Segment Start: DATA IN THIS EXERCISE
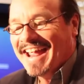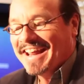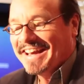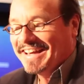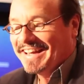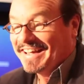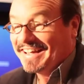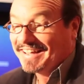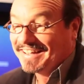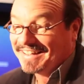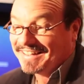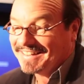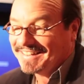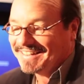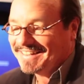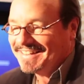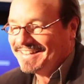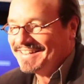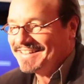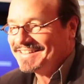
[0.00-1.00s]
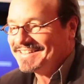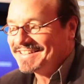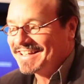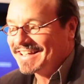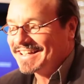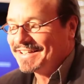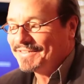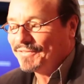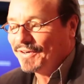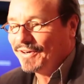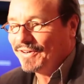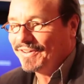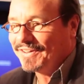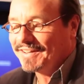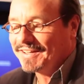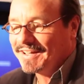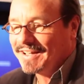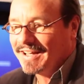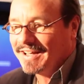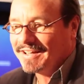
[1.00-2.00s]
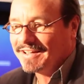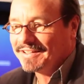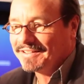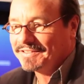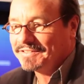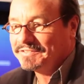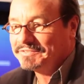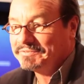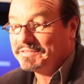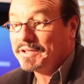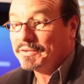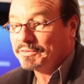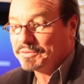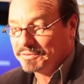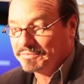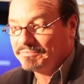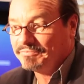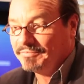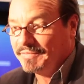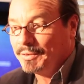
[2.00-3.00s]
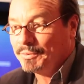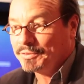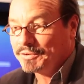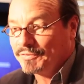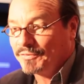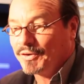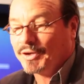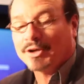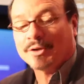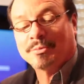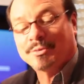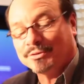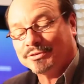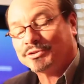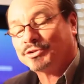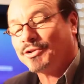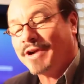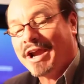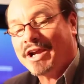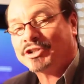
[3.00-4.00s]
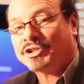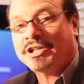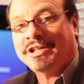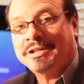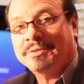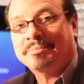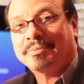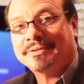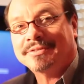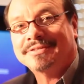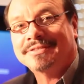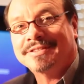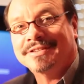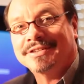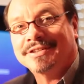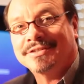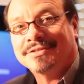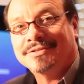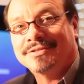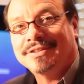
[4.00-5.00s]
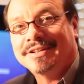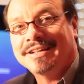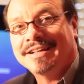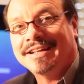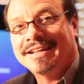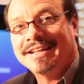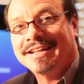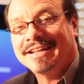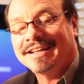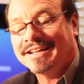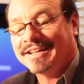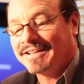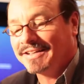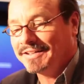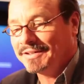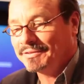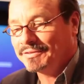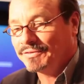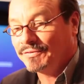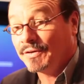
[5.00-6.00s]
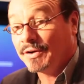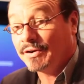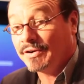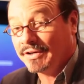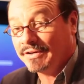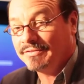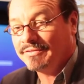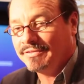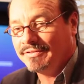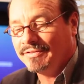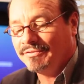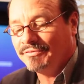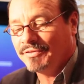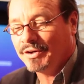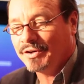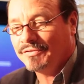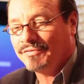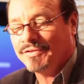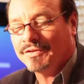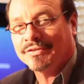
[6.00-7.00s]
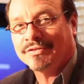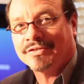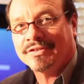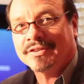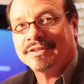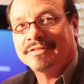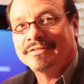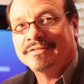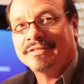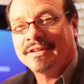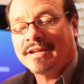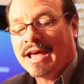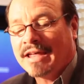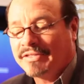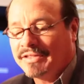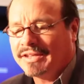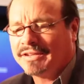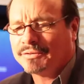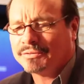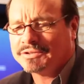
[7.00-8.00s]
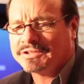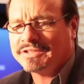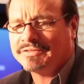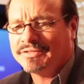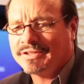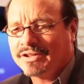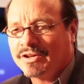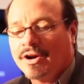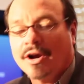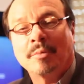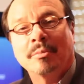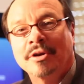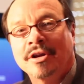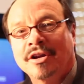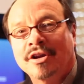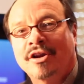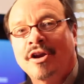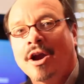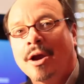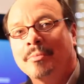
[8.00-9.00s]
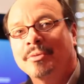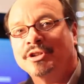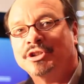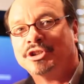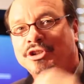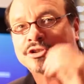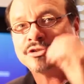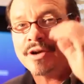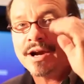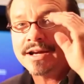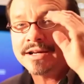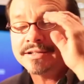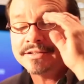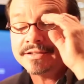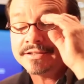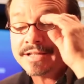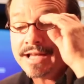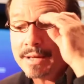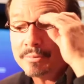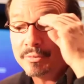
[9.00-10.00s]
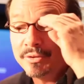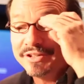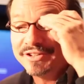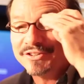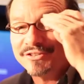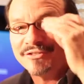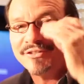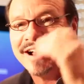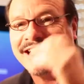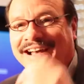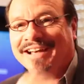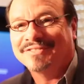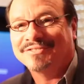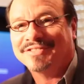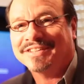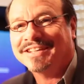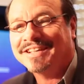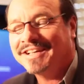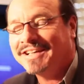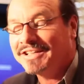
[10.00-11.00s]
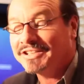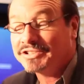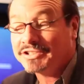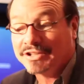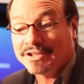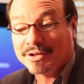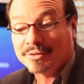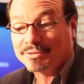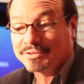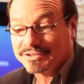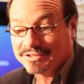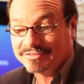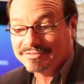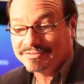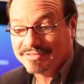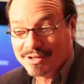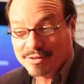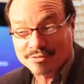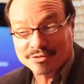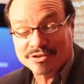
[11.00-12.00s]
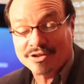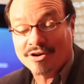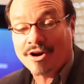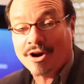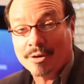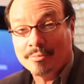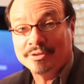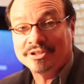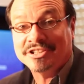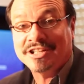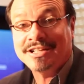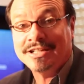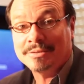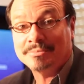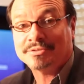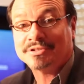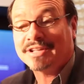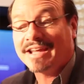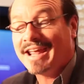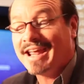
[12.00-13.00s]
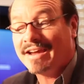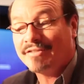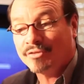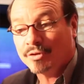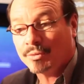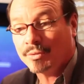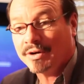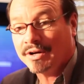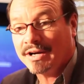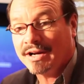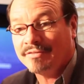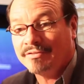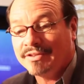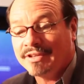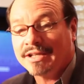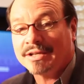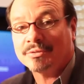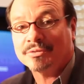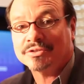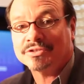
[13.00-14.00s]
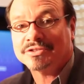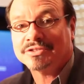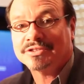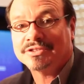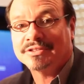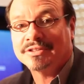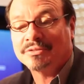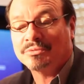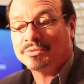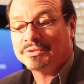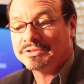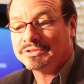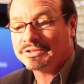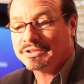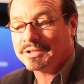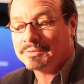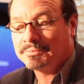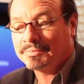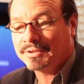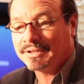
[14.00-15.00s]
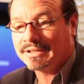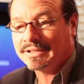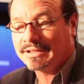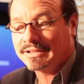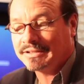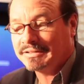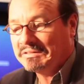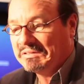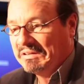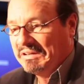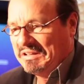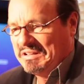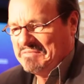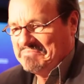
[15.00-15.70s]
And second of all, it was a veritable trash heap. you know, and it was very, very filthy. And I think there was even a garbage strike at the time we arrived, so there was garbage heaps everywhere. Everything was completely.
Segment End: DATA IN THIS EXERCISE
Segment Start: DATA IN THIS EXERCISE
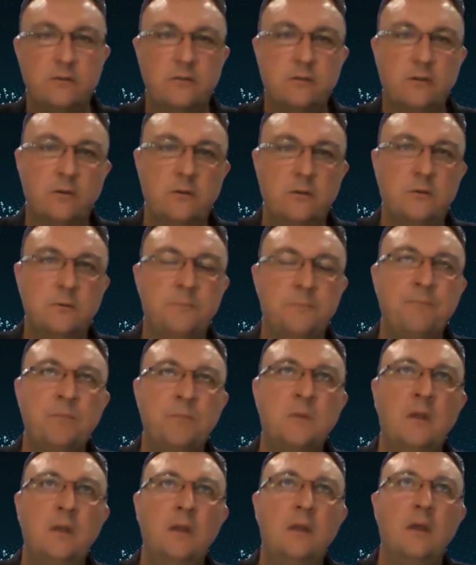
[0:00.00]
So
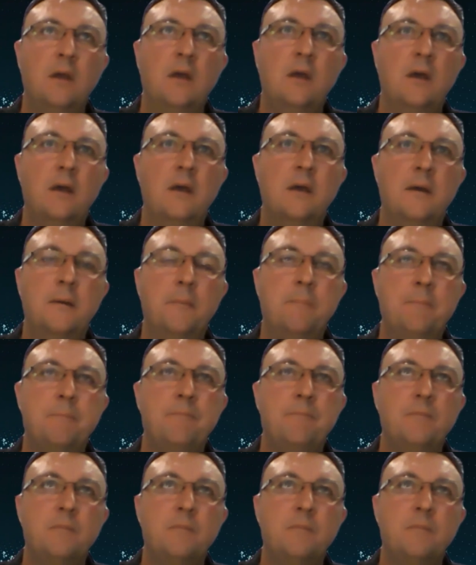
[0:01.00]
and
Segment End: DATA IN THIS EXERCISE
*WHAT IS REQUIRED*.
An exact transcription is needed of the lines from the one with "[3.00-4.00s]" to the one with "[14.00-15.00s]" above, both ends included, with pictures left out.

*WRITTEN RESPONSE*.
[3.00-4.00s]
[4.00-5.00s]
[5.00-6.00s]
[6.00-7.00s]
[7.00-8.00s]
[8.00-9.00s]
[9.00-10.00s]
[10.00-11.00s]
[11.00-12.00s]
[12.00-13.00s]
[13.00-14.00s]
[14.00-15.00s]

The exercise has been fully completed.